[Problem to work on]
Please restate the following records word for word.

Stored data entries
· · · ·
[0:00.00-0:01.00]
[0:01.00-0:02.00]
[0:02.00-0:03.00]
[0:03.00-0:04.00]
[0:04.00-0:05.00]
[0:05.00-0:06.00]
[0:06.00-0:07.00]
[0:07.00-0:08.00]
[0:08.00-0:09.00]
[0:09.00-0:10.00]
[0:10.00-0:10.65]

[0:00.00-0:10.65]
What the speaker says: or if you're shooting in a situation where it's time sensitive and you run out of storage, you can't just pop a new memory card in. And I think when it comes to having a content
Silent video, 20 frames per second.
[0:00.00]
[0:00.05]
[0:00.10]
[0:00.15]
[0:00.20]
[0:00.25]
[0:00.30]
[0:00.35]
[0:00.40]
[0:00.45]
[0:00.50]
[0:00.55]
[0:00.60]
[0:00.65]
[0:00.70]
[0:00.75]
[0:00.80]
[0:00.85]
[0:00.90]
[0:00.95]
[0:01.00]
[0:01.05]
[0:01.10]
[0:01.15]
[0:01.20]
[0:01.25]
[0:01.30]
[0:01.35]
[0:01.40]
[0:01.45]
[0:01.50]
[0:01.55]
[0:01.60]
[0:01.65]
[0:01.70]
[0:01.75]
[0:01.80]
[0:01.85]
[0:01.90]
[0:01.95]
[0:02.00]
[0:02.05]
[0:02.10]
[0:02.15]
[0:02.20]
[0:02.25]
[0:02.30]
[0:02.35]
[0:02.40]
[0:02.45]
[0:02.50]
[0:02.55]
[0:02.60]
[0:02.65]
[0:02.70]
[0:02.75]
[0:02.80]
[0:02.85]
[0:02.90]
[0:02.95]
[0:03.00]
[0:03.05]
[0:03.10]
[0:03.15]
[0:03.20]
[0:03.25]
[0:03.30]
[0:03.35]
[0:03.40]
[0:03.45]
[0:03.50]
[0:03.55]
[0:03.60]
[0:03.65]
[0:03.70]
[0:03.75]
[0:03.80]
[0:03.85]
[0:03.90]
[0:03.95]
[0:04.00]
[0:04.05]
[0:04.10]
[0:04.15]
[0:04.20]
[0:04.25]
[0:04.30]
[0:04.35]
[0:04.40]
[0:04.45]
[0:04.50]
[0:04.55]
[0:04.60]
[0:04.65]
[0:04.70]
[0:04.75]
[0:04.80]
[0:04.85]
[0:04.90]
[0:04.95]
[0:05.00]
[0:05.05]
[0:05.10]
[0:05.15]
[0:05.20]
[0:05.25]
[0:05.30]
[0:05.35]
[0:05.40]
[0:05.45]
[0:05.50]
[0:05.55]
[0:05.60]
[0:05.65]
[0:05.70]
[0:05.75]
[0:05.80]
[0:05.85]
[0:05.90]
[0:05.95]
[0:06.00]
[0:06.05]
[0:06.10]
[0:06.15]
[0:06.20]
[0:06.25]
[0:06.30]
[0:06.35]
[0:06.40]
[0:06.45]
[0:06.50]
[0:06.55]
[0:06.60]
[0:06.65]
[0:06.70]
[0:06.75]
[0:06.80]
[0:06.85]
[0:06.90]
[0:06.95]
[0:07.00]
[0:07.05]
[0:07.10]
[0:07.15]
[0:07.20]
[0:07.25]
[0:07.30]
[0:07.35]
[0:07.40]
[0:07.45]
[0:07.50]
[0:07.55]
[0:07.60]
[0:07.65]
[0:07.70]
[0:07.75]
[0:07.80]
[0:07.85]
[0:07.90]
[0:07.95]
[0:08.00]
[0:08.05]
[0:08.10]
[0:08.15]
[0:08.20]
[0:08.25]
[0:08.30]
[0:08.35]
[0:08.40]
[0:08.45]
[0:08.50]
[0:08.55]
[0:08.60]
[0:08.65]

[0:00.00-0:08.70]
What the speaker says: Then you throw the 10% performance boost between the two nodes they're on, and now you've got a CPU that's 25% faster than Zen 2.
· · · ·
[Reply to the exercise]
[0:00.00-0:01.00]
[0:01.00-0:02.00]
[0:02.00-0:03.00]
[0:03.00-0:04.00]
[0:04.00-0:05.00]
[0:05.00-0:06.00]
[0:06.00-0:07.00]
[0:07.00-0:08.00]
[0:08.00-0:09.00]
[0:09.00-0:10.00]
[0:10.00-0:10.65]

[0:00.00-0:10.65]
What the speaker says: or if you're shooting in a situation where it's time sensitive and you run out of storage, you can't just pop a new memory card in. And I think when it comes to having a content
Silent video, 20 frames per second.
[0:00.00]
[0:00.05]
[0:00.10]
[0:00.15]
[0:00.20]
[0:00.25]
[0:00.30]
[0:00.35]
[0:00.40]
[0:00.45]
[0:00.50]
[0:00.55]
[0:00.60]
[0:00.65]
[0:00.70]
[0:00.75]
[0:00.80]
[0:00.85]
[0:00.90]
[0:00.95]
[0:01.00]
[0:01.05]
[0:01.10]
[0:01.15]
[0:01.20]
[0:01.25]
[0:01.30]
[0:01.35]
[0:01.40]
[0:01.45]
[0:01.50]
[0:01.55]
[0:01.60]
[0:01.65]
[0:01.70]
[0:01.75]
[0:01.80]
[0:01.85]
[0:01.90]
[0:01.95]
[0:02.00]
[0:02.05]
[0:02.10]
[0:02.15]
[0:02.20]
[0:02.25]
[0:02.30]
[0:02.35]
[0:02.40]
[0:02.45]
[0:02.50]
[0:02.55]
[0:02.60]
[0:02.65]
[0:02.70]
[0:02.75]
[0:02.80]
[0:02.85]
[0:02.90]
[0:02.95]
[0:03.00]
[0:03.05]
[0:03.10]
[0:03.15]
[0:03.20]
[0:03.25]
[0:03.30]
[0:03.35]
[0:03.40]
[0:03.45]
[0:03.50]
[0:03.55]
[0:03.60]
[0:03.65]
[0:03.70]
[0:03.75]
[0:03.80]
[0:03.85]
[0:03.90]
[0:03.95]
[0:04.00]
[0:04.05]
[0:04.10]
[0:04.15]
[0:04.20]
[0:04.25]
[0:04.30]
[0:04.35]
[0:04.40]
[0:04.45]
[0:04.50]
[0:04.55]
[0:04.60]
[0:04.65]
[0:04.70]
[0:04.75]
[0:04.80]
[0:04.85]
[0:04.90]
[0:04.95]
[0:05.00]
[0:05.05]
[0:05.10]
[0:05.15]
[0:05.20]
[0:05.25]
[0:05.30]
[0:05.35]
[0:05.40]
[0:05.45]
[0:05.50]
[0:05.55]
[0:05.60]
[0:05.65]
[0:05.70]
[0:05.75]
[0:05.80]
[0:05.85]
[0:05.90]
[0:05.95]
[0:06.00]
[0:06.05]
[0:06.10]
[0:06.15]
[0:06.20]
[0:06.25]
[0:06.30]
[0:06.35]
[0:06.40]
[0:06.45]
[0:06.50]
[0:06.55]
[0:06.60]
[0:06.65]
[0:06.70]
[0:06.75]
[0:06.80]
[0:06.85]
[0:06.90]
[0:06.95]
[0:07.00]
[0:07.05]
[0:07.10]
[0:07.15]
[0:07.20]
[0:07.25]
[0:07.30]
[0:07.35]
[0:07.40]
[0:07.45]
[0:07.50]
[0:07.55]
[0:07.60]
[0:07.65]
[0:07.70]
[0:07.75]
[0:07.80]
[0:07.85]
[0:07.90]
[0:07.95]
[0:08.00]
[0:08.05]
[0:08.10]
[0:08.15]
[0:08.20]
[0:08.25]
[0:08.30]
[0:08.35]
[0:08.40]
[0:08.45]
[0:08.50]
[0:08.55]
[0:08.60]
[0:08.65]

[0:00.00-0:08.70]
What the speaker says: Then you throw the 10% performance boost between the two nodes they're on, and now you've got a CPU that's 25% faster than Zen 2.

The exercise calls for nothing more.